Quote all lines below exactly. Images stay out.

(RECORDS TO PROCESS Opens)

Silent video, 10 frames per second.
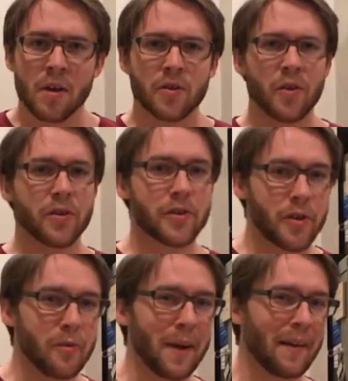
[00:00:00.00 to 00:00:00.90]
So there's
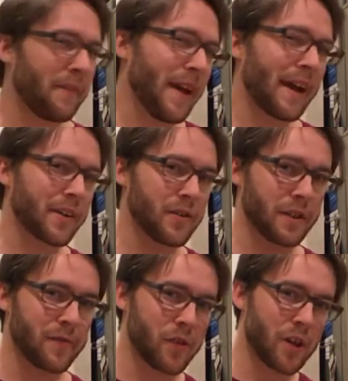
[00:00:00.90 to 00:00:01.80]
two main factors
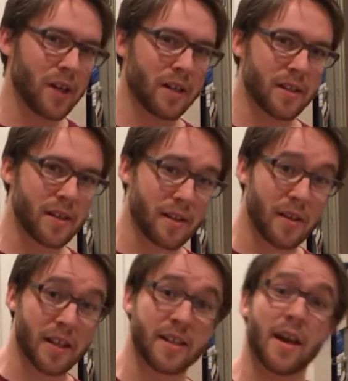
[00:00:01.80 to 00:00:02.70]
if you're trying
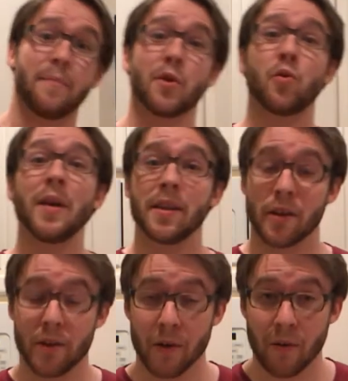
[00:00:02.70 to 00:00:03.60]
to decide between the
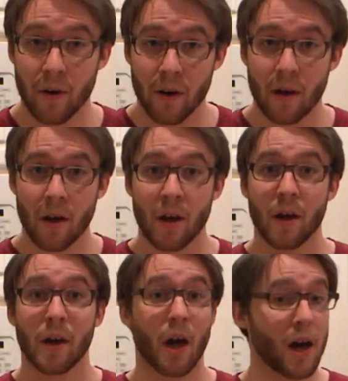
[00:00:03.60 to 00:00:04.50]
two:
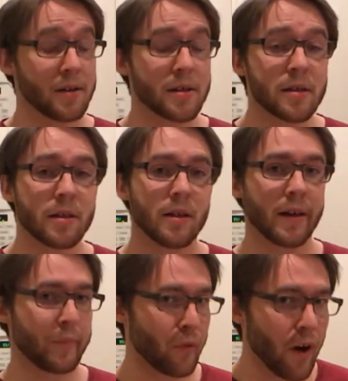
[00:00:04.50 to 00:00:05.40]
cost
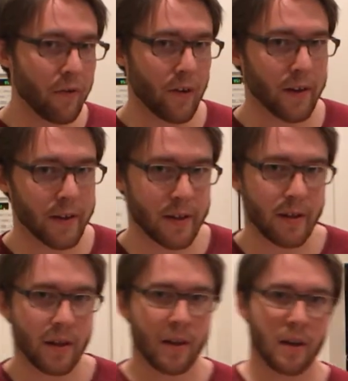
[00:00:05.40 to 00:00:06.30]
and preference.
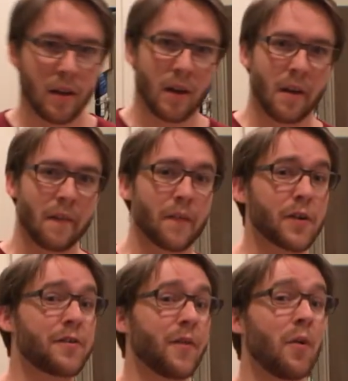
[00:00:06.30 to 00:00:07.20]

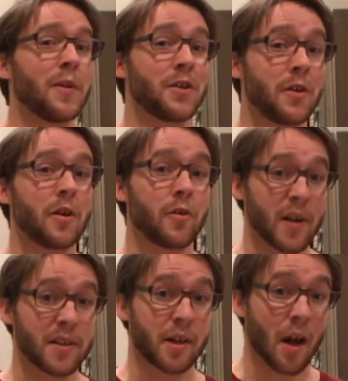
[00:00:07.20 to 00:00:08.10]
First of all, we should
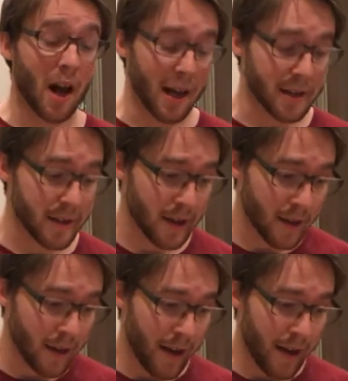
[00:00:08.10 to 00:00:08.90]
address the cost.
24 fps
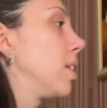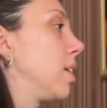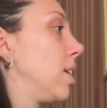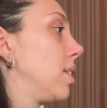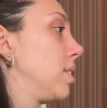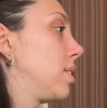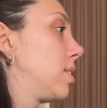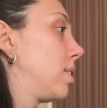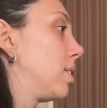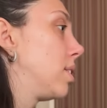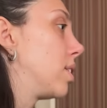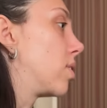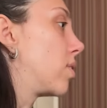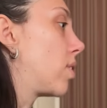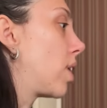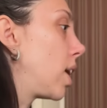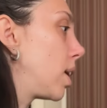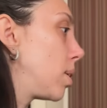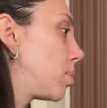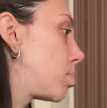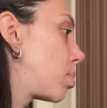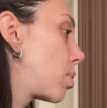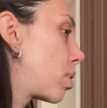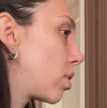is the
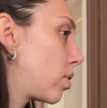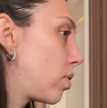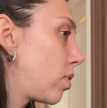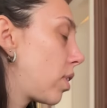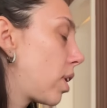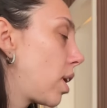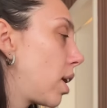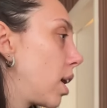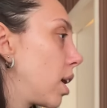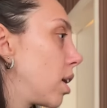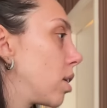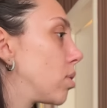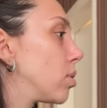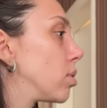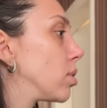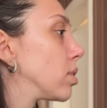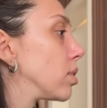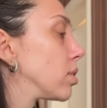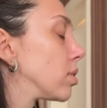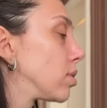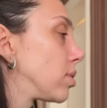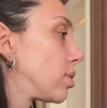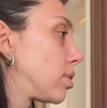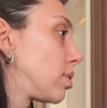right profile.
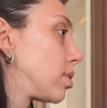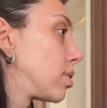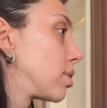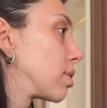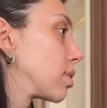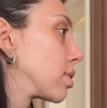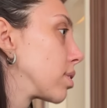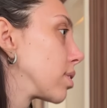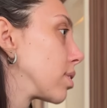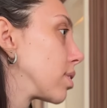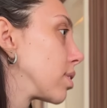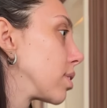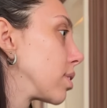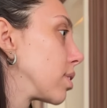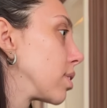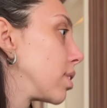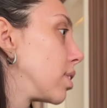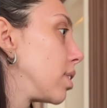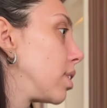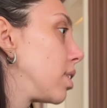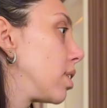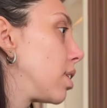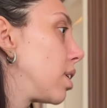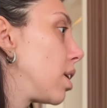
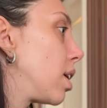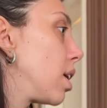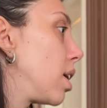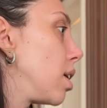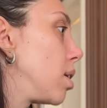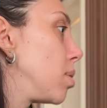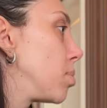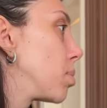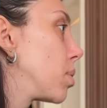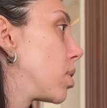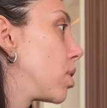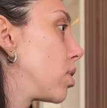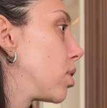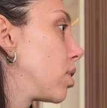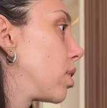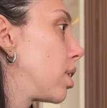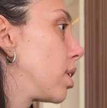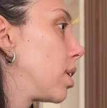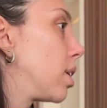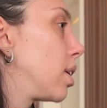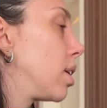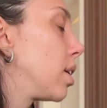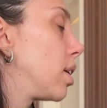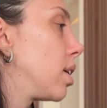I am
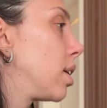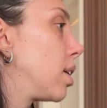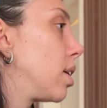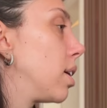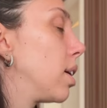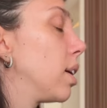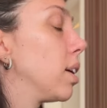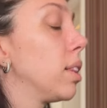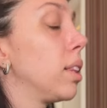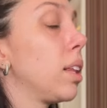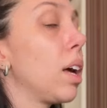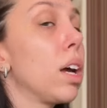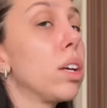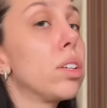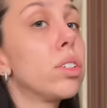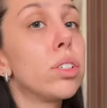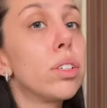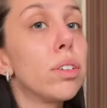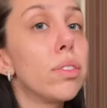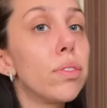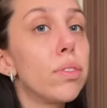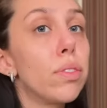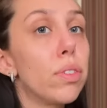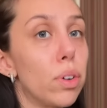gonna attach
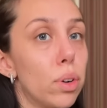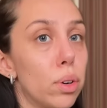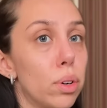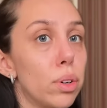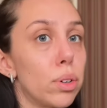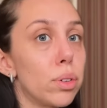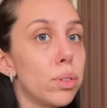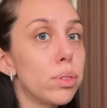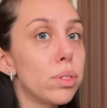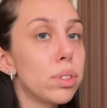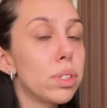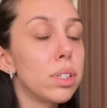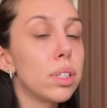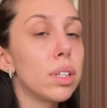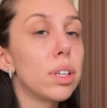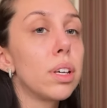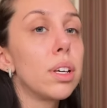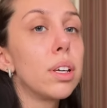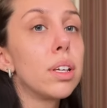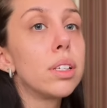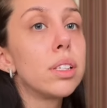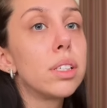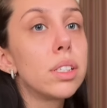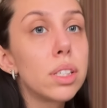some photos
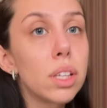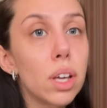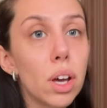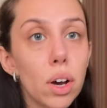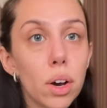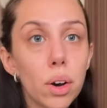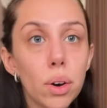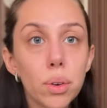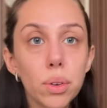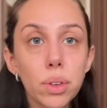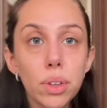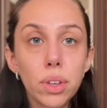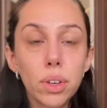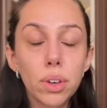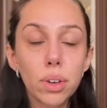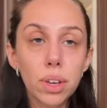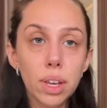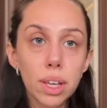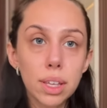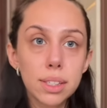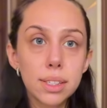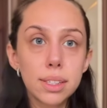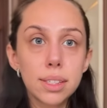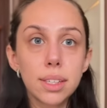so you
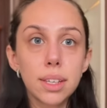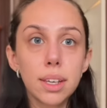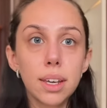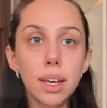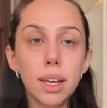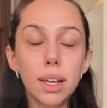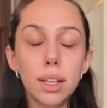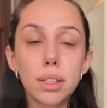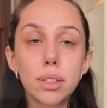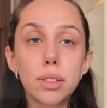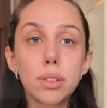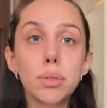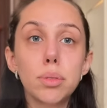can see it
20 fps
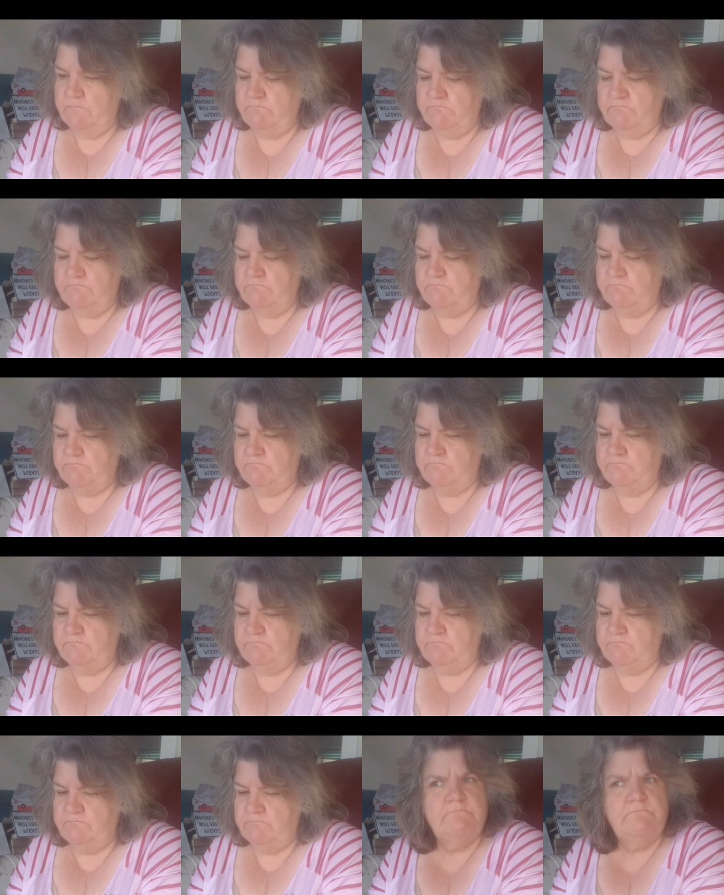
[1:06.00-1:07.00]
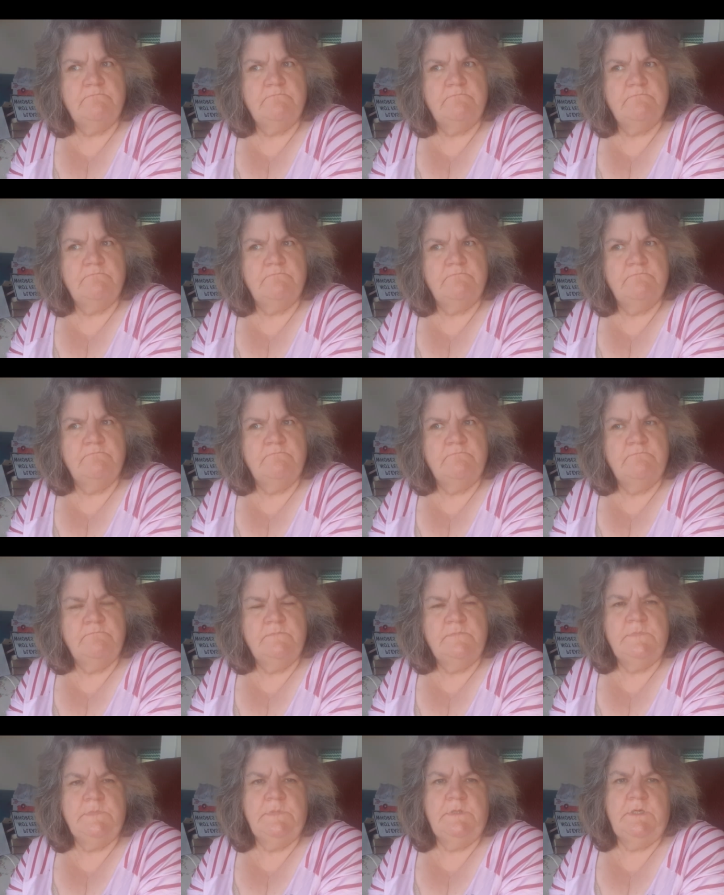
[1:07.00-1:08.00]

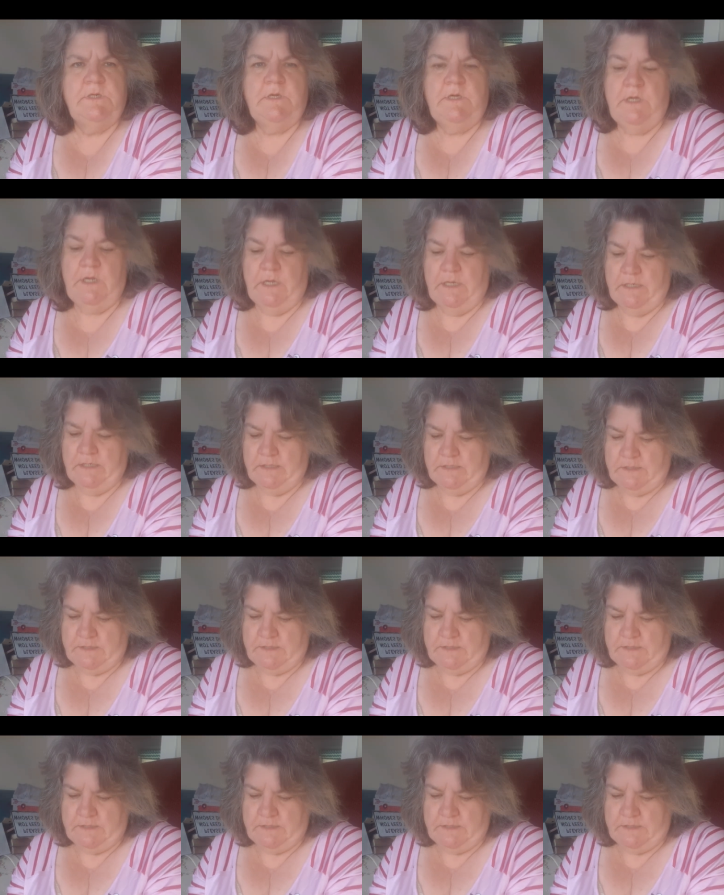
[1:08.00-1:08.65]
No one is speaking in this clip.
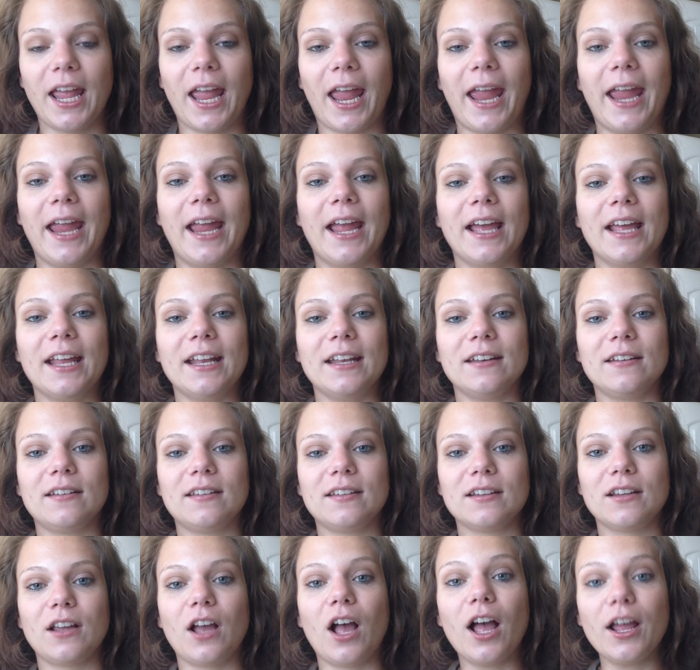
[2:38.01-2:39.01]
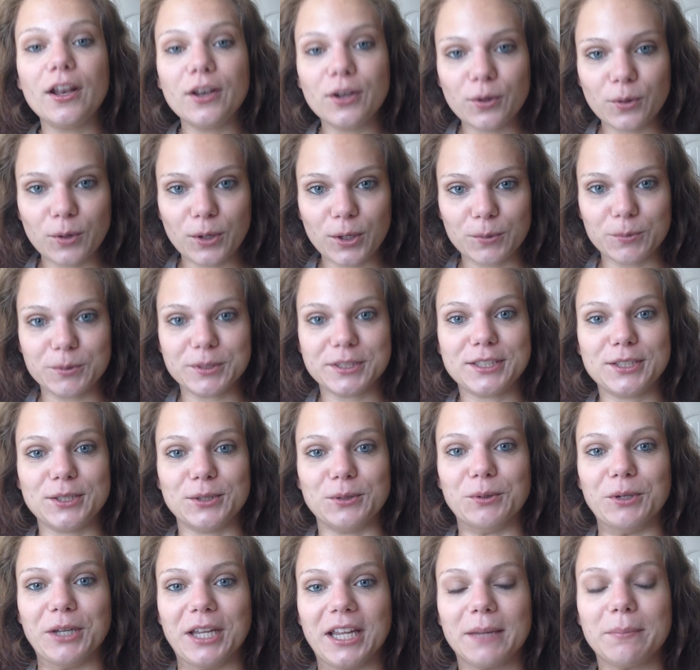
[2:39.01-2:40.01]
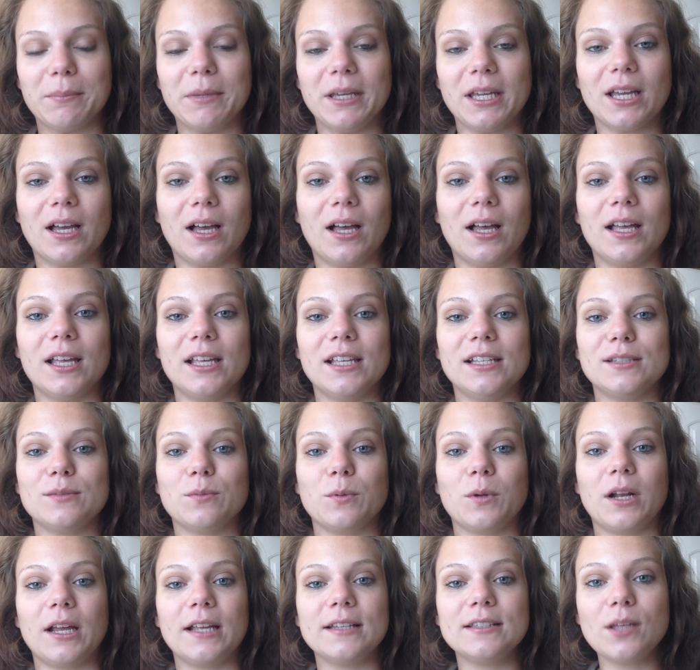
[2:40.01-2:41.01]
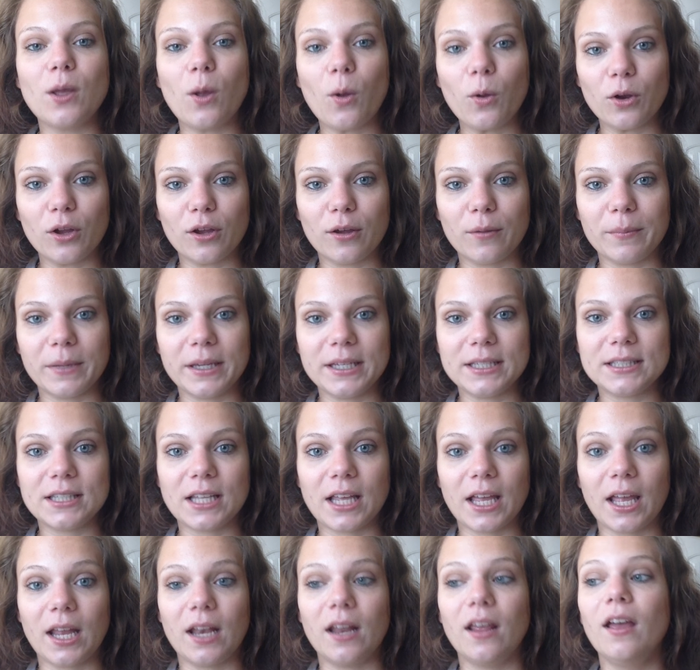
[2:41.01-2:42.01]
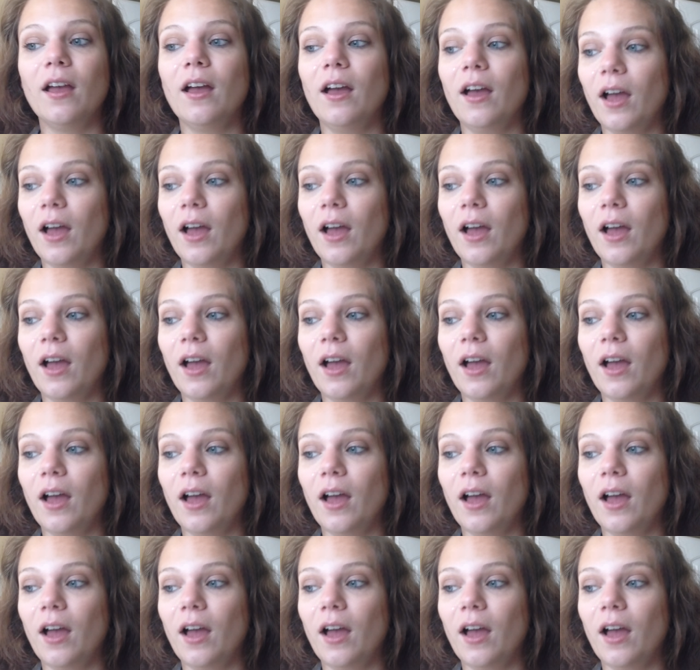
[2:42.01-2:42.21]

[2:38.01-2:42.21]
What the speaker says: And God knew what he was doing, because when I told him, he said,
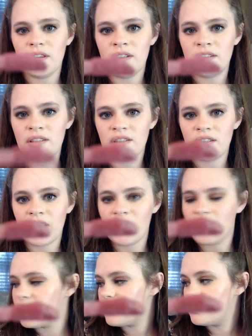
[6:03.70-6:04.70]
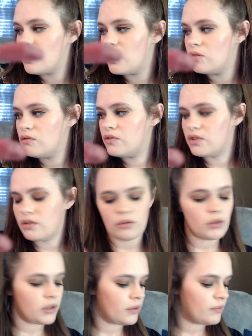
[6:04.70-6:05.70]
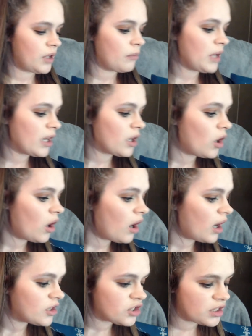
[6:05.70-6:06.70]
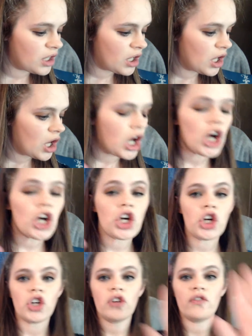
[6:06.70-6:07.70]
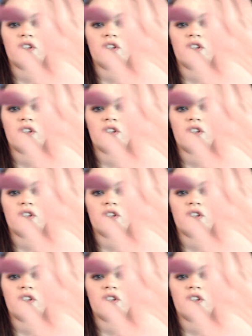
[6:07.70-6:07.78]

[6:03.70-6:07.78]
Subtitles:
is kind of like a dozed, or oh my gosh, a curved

(RECORDS TO PROCESS Closes)

OUTPUT OF THE EXERCISE:
Silent video, 10 frames per second.
[00:00:00.00 to 00:00:00.90]
So there's
[00:00:00.90 to 00:00:01.80]
two main factors
[00:00:01.80 to 00:00:02.70]
if you're trying
[00:00:02.70 to 00:00:03.60]
to decide between the
[00:00:03.60 to 00:00:04.50]
two:
[00:00:04.50 to 00:00:05.40]
cost
[00:00:05.40 to 00:00:06.30]
and preference.
[00:00:06.30 to 00:00:07.20]

[00:00:07.20 to 00:00:08.10]
First of all, we should
[00:00:08.10 to 00:00:08.90]
address the cost.
24 fps
is the
right profile.
I am
gonna attach
some photos
so you
can see it
20 fps
[1:06.00-1:07.00]
[1:07.00-1:08.00]

[1:08.00-1:08.65]
No one is speaking in this clip.
[2:38.01-2:39.01]
[2:39.01-2:40.01]
[2:40.01-2:41.01]
[2:41.01-2:42.01]
[2:42.01-2:42.21]

[2:38.01-2:42.21]
What the speaker says: And God knew what he was doing, because when I told him, he said,
[6:03.70-6:04.70]
[6:04.70-6:05.70]
[6:05.70-6:06.70]
[6:06.70-6:07.70]
[6:07.70-6:07.78]

[6:03.70-6:07.78]
Subtitles:
is kind of like a dozed, or oh my gosh, a curved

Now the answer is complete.